La Commission a également observé que l’accès à ces données permet à Amazon de cibler les offres sur les produits les plus vendus dans les différentes catégories et d’ajuster ses offres en fonction des données non publiques des vendeurs concurrents. En même temps, selon la Commission, c’est en fonction de cette pratique qu’Amazon peut tirer des profits injustifiés de sa position dominante sur le marché de la fourniture de services, en tant que place de marché numérique en France et en Allemagne – les plus grandes zones commerciales géographiques pour Amazon dans l’Union européenne.

Toutefois, l’envoi d’une communication des griefs ne détermine pas le résultat de l’enquête de la Commission.

« Self-preferencing » ou la pratique d’un référencement privilégié sur la « boîte d’achat »

Le même jour, la « DG Concurrence » a ouvert une seconde enquête sur les pratiques commerciales d’Amazon susceptibles de favoriser artificiellement, d’une part, ses propres offres de vente au détail, et, d’autre part, certaines offres des vendeurs de sa place de marché qui utilisent les services logistiques et de livraison d’Amazon. La Commission doit notamment examiner si les critères de sélection des offres qui emporteront un référencement dans la « boîte d’achat » permettant aux vendeurs en détail de proposer leurs produits aux utilisateurs d’Amazon Prime, peuvent conduire à un traitement préférentiel des activités de détail d’Amazon et des détaillants utilisant les services de livraison fournis par le géant américain.

Effectivement, la possibilité d’être référencé dans la « boîte d’achat » s’avère essentielle pour la visibilité des détaillants car celle-ci met en valeur l’offre d’un seul détaillant pour un produit particulier. Dans son communiqué de presse, la Commission a mis en avant que cela offre au détaillant sélectionné de générer un chiffre d’affaires plus élevé. De surcroît, cette option permet aux utilisateurs de la place de marché de capter l’attention des utilisateurs d’Amazon Prime dont le nombre est en croissance constante.

Dans l’hypothèse où la Commission conclurait à une pratique rapprochée éventuellement contraire aux règles de la concurrence, elle procédera à une enquête approfondie.

Les enquêtes à l’égard des pratiques commerciales d’Amazon sont des exemples illustratifs des enjeux auxquels font face la Commission européenne et les autorités nationales de concurrence s’agissant des pratiques anticoncurrentielles commises par les plateformes « structurantes ». En effet, la proposition très récente de la Commission européenne d’un règlement applicable aux marchés numériques contient une liste de pratiques commises par les plateformes structurantes considérées comme anticoncurrentielles2. Elles concernent également l’accumulation excessive de données et la préférence injustifiée à ses propres services.
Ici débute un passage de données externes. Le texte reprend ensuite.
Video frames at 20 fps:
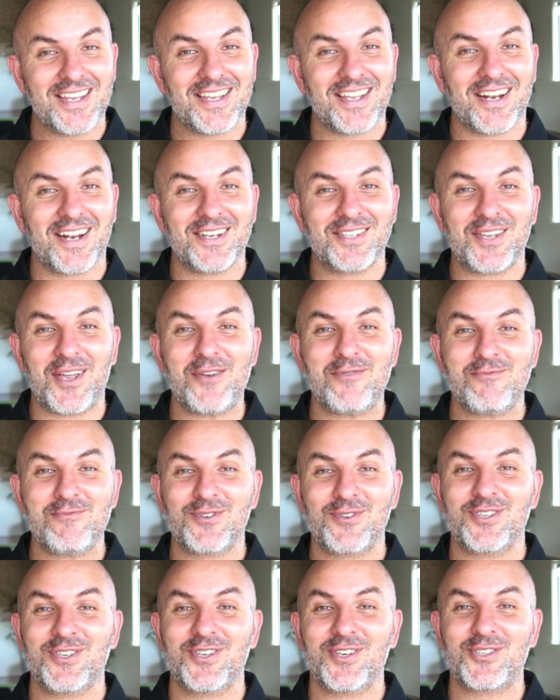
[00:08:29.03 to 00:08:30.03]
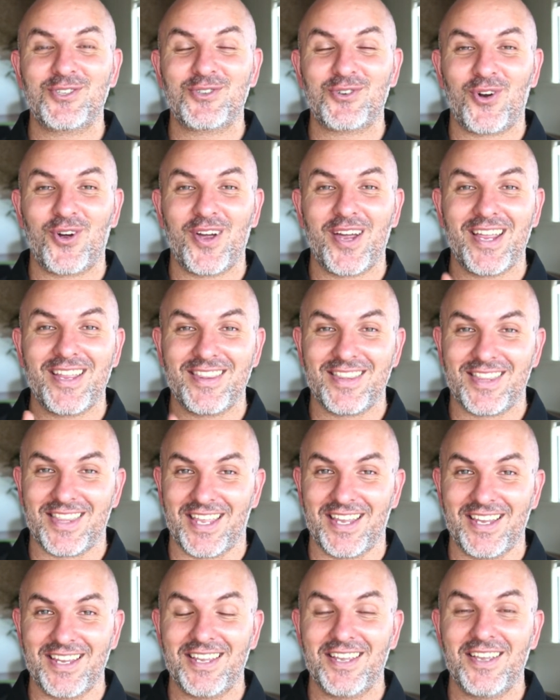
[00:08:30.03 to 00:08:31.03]
And I don't want you to try and
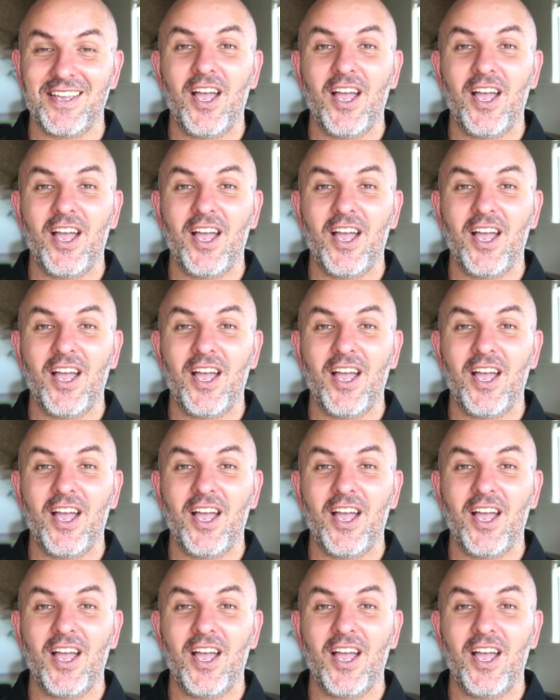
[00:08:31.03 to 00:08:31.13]
think.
La proposition de la Commission prévoit une liste de responsabilités particulières des plateformes numériques ayant pour objet de garantir une concurrence non-faussée.

Alors que cette proposition fera l’objet de nombreuses discussions entre le Parlement européen et le Conseil et que ses dispositions peuvent être modifiées, celle-ci pourrait avoir des effets sur l’issue des deux enquêtes engagées à l’encontre du géant numérique.

Sources:

1Commission européenne, 4 mai 2017, affaire AT.40153, E-book MFNs (« Amazon »)

2Communication de la Commission, 15 décembre 2020, Proposition de règlement du Parlement européen et du Conseil relatif aux marchés contestables et équitables dans le secteur numérique (législation sur les marchés numériques).